Guess what, it's OPENING NIGHT! Our Tototoo evening of One Act plays opens TONIGHT. So finally Tim’s and my work is done. The show is now Linda’s, our Stage Manager, and we can just sit back and enjoy it with the audience.

Last night was a bit rough for all the actors in The Soldier Dreams - well for them rough is still GREAT - I was secretly hoping it would be. Is that wrong? The curse goes that if you have a smokin’ Dress rehearsal you have a lack lustre opening night. However, if you have the opposite then your opening will rock it! Hopefully that happens but only to the first one act, because Remembering Shanghai has really taken off and was great last night. It was just lovely to watch. At one point I stopped taking notes, held Tim’s arm as he held mine. I had tears in my eyes. The connection between Elyot and Victor was so beautiful to watch.

One thing I hate being a director though…is having the audience for the first time – and something happens that isn't what you directed – you feel helpless, want to yell at the stage….like last night we only had 5 audience members who were invited.
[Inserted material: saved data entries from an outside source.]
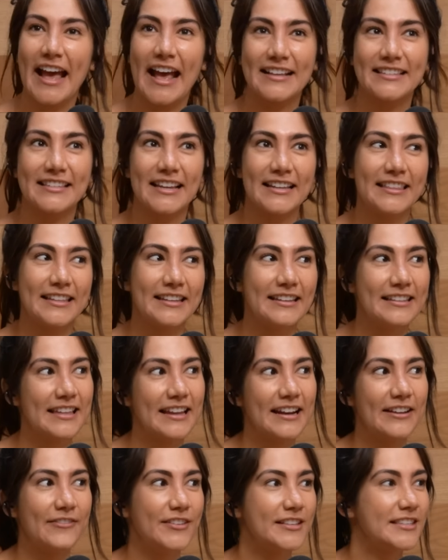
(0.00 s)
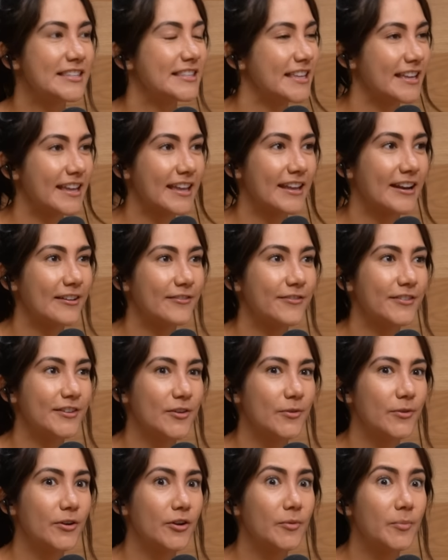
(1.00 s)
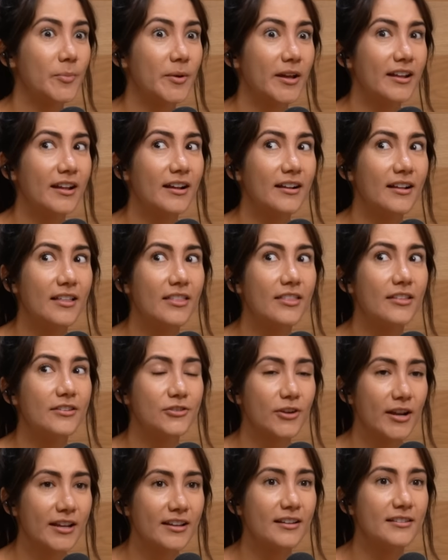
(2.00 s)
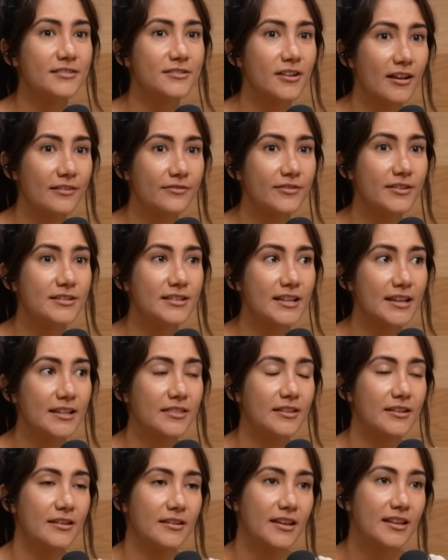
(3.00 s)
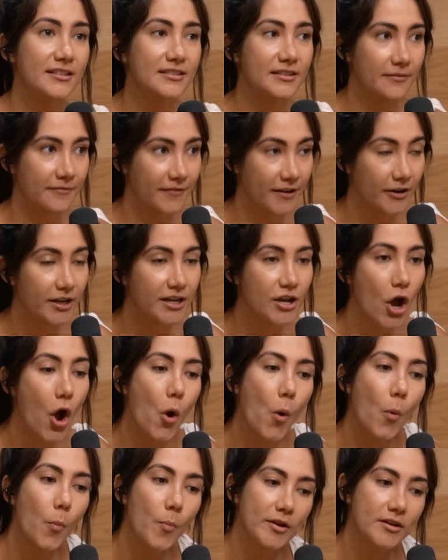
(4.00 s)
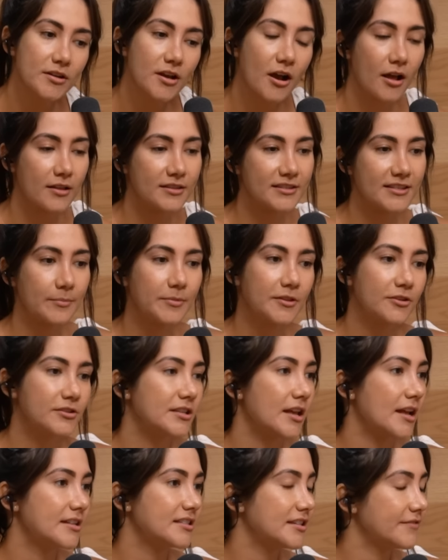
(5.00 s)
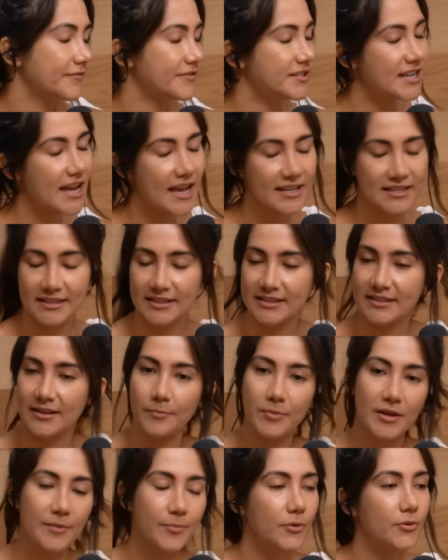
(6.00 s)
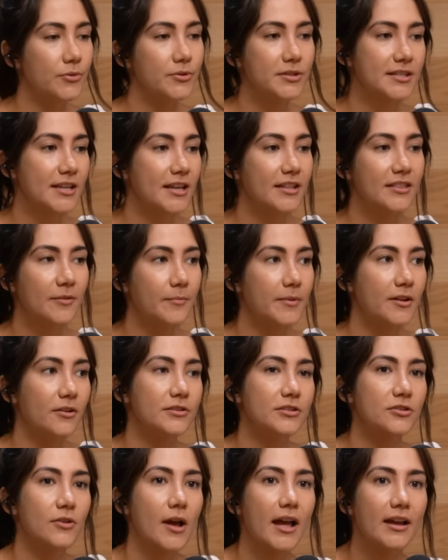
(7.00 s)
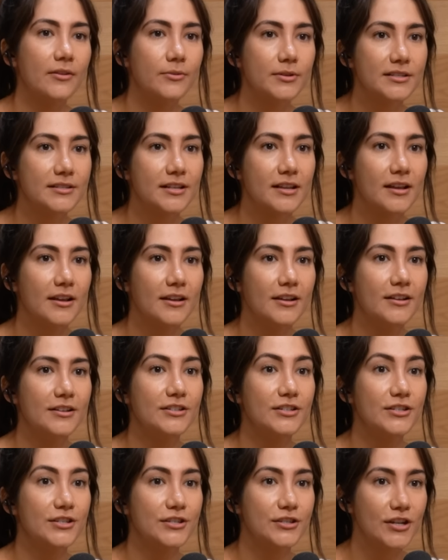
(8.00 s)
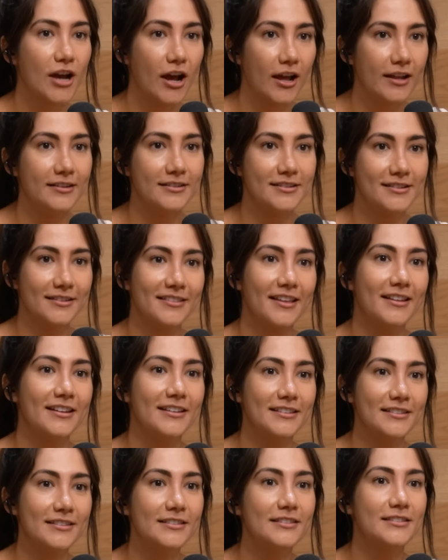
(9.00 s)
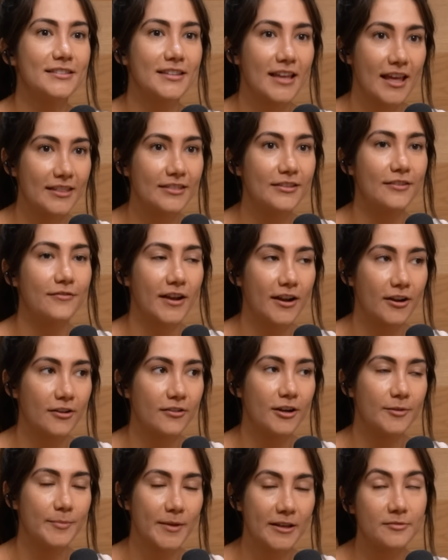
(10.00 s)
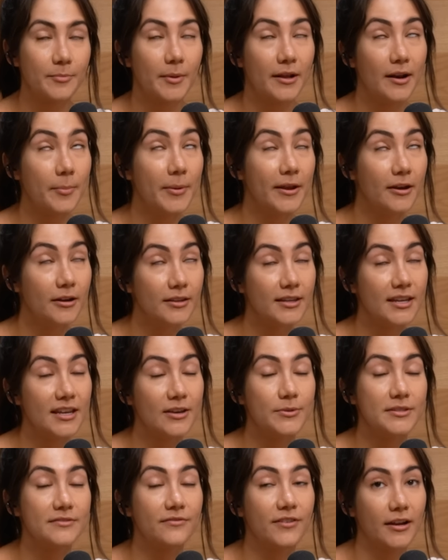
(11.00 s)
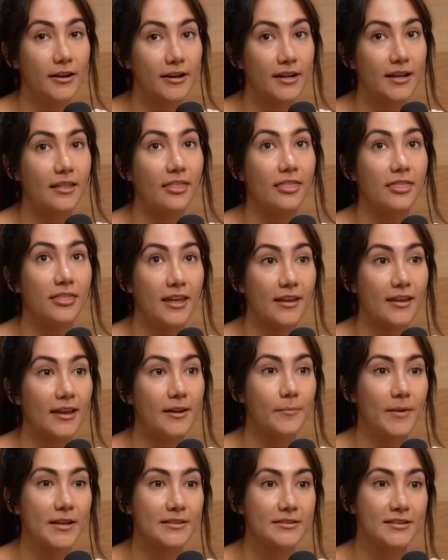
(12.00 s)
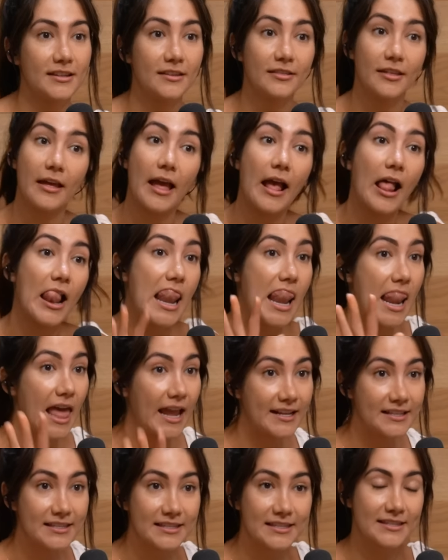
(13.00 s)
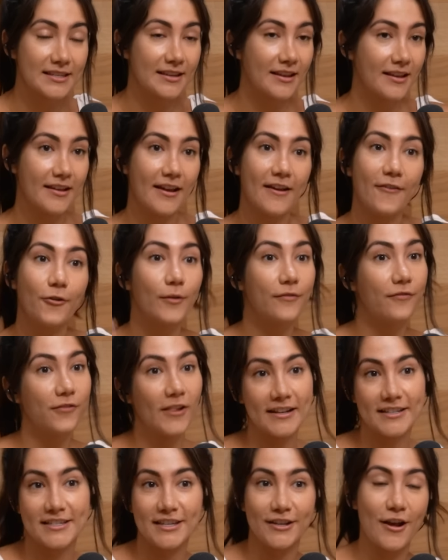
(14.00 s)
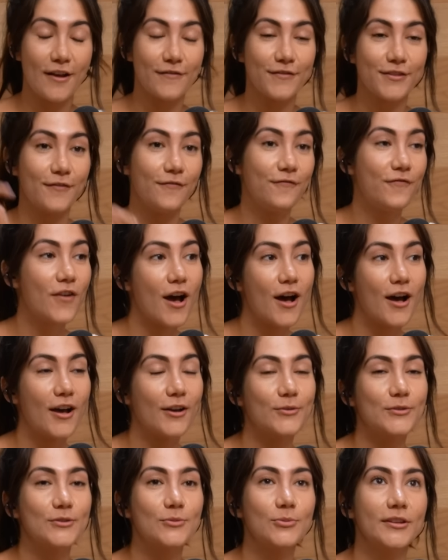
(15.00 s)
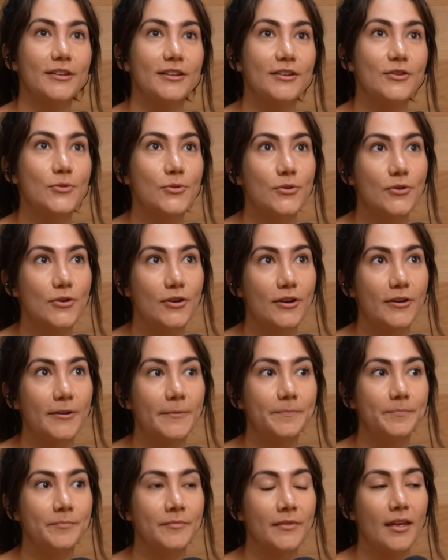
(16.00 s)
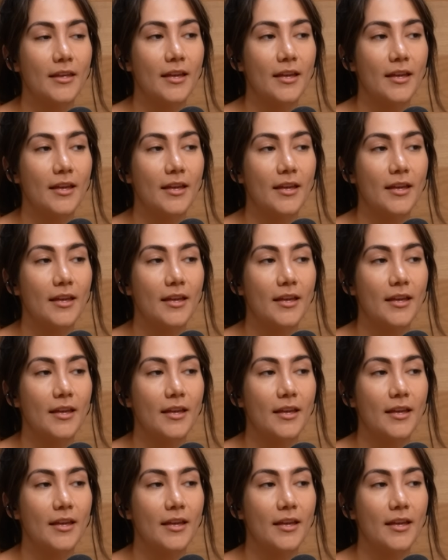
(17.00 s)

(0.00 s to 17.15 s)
gas, I think that if it's thick enough in a room. But the Try Guys office, like it's a very open concept. There's lots of desks and people who sit in the middle. So I was stunned that it set the fire alarm off. But apparently it was very thick and musty. The lights reflecting off the fog was really cool.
Jesse, our young lad, finished his “Her Majesty” scene with Tish, with wine glass in hand, got confused as to what scene was next, proceeded to walk into the bedroom and move the chair and stand beside the bed with a wine glass…something he never does in the show. It took him a minute to clue in “gee why am I standing here with a wine glass in my hand?”…then he walked off. I wanted to calmly yell at the stage, “uh sweetie, you are suppose to exit Stage Right after your speech not Stage left”, but if this happened live I wouldn’t be able to do that. So Tim and I bit our tongues, then giggled to each other once he figured out he wasn’t suppose to be there. I might add Jesse is blonde..and oh so adorable.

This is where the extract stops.